VIME: Visual Interactive Model Explorer for Identifying Capabilities and Limitations of Machine Learning Models
Technology number: 2024-124
OVERVIEW
Explainability tool for sequential Machine Learning (ML) model decision analysis
- Enhances understanding of sequential ML decisions through interactive "what-if" scenarios
- Useful for high-stakes fields including healthcare, finance, and autonomous systems
BACKGROUND
Machine Learning (ML) models have become integral to various domains, from healthcare to finance, where their decisions can have significant consequences. One traditional challenge has been ensuring that these models make correct and meaningful inferences, especially in high-stakes decision-making scenarios. To address this, eXplainable AI (XAI) tools have been leveraged to shed light on the inner workings and decisions of ML models. However, explaining decisions made by sequential ML models—which make a series of decisions over time—remains complex and less understood.

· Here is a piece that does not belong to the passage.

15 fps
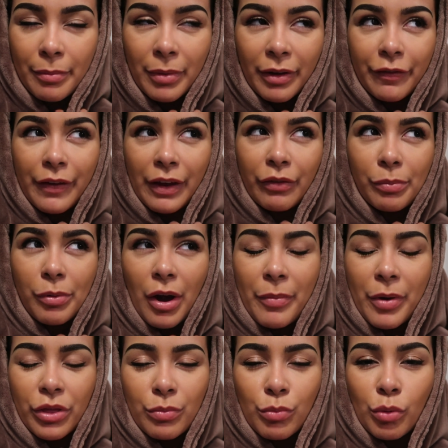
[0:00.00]
And my favourite
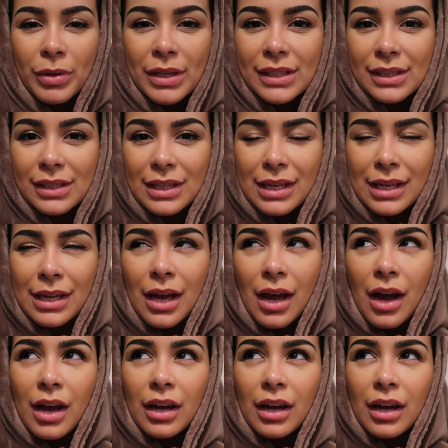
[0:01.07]
primer at the moment is the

Existing XAI tools often fall short in offering clarity for such models, making it challenging for designers to evaluate and improve ML systems comprehensively. Hence, there is an acute need for more sophisticated and interactive XAI tools tailored to sequential ML models.
INNOVATION
Researchers in Professor Nikola Banovic's lab have created the Visual Interactive Model Explorer (VIME) which provides an advanced XAI toolbox that helps ML model designers explain and visualize decisions of sequential models. VIME enables users to explore various "what-if" scenarios, providing a more intuitive and detailed understanding of model behavior over time. This interactive approach allows for an easier identification and explanation of incorrect decisions by sequential ML models, as evidenced by an evaluation involving 14 ML experts. The evaluation demonstrated that VIME was significantly more effective than baseline XAI tools. With its capability to unravel the decision-making processes in a user-friendly, iterative manner, VIME has the potential for broad applications in domains like healthcare, finance, and autonomous systems where sequential decision-making is critical. By informing future interactive XAI designs, VIME paves the way for more reliable and transparent ML decision support systems.